Origin and History
The origins of the Lord Grosvenor cooking apple are obscure. It was first recorded in 1872 at Merriott in Somerset, but is probably much older. Lord Grosvenor is a codlin type and was once popular in damp, windy parts of the country such as the Welsh Marches and Cornwall. Nowadays it is uncommon.
Synonyms include 'Grosvenor', 'Lord Grosvenor's Calville' and 'Lawry's Number One'.
The fruits tend to be small unless thinned. The shape varies from conical to oblong and the apple has distinct ribbing and a long stalk. The skin matures from acid green to yellow and feels dry to the touch when first picked, becoming greasy during storage. The flesh is soft, white, juicy and sharp-tasting.

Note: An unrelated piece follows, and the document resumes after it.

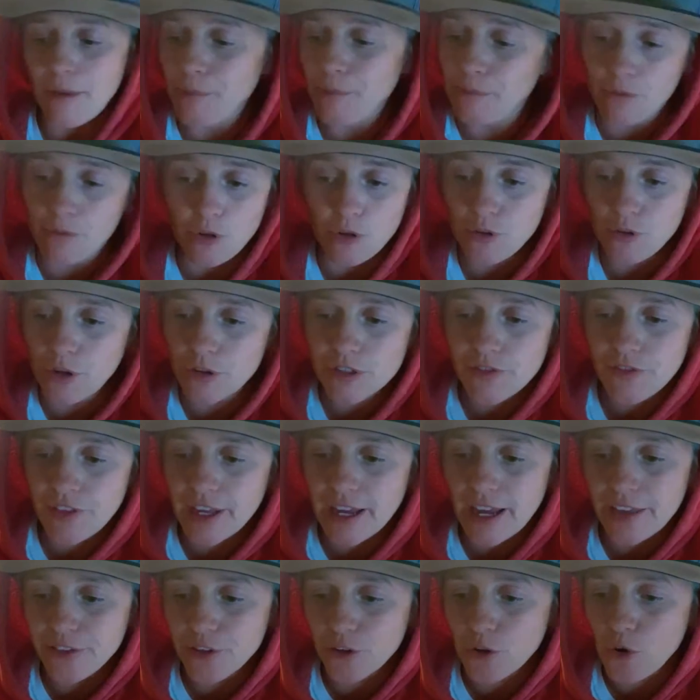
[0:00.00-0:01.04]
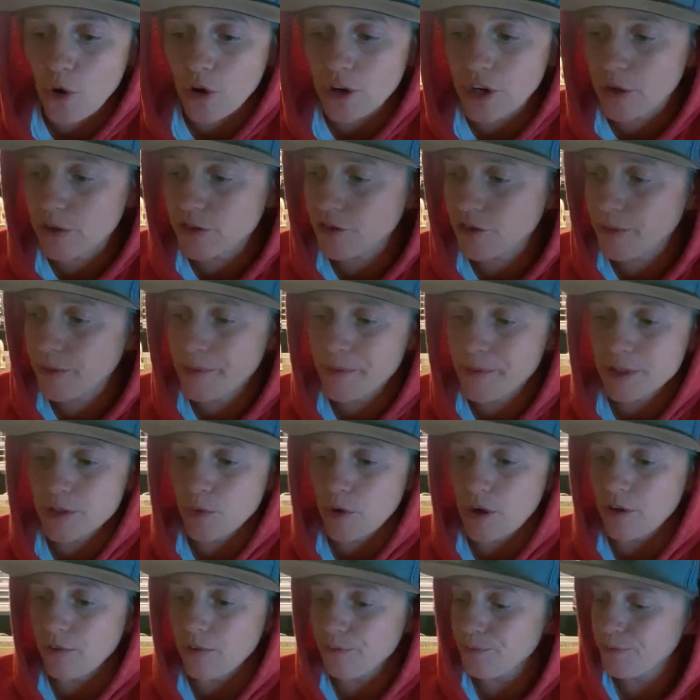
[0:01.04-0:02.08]
Who knows if they got their court notes from him as
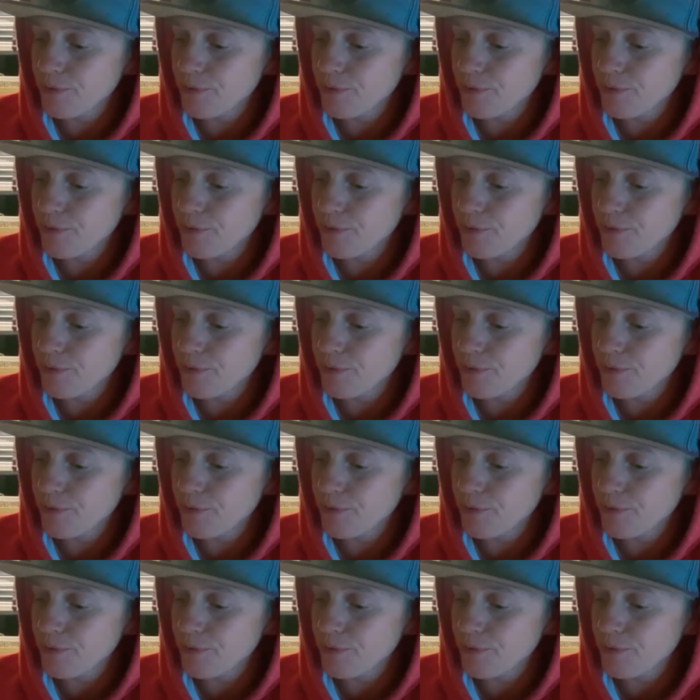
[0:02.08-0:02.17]
well.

Picking, Storing and Using
Lord Grosvenor needs to be picked in August and used within a couple of weeks. It breaks down quickly when cooked, making it excellent for purées and sauces.
Lord Grosvenor is better known as a parent of Early Victoria (syn Emneth Early), a heavier cropper and more widely-grown variety.
No other Lord Grosvenor specimens are known of in the Stamford area.
Growth, Flowering and Pollination
The tree is small, spreading and, like most codlins, is comparatively short-lived. It blossoms early and is a reliable cropper. Lord Grosvenor tolerates cold and wet well and ia resistant to scab and canker. Good pollinators include Arthur Turner, Laxton's Superb and Allington Pippin.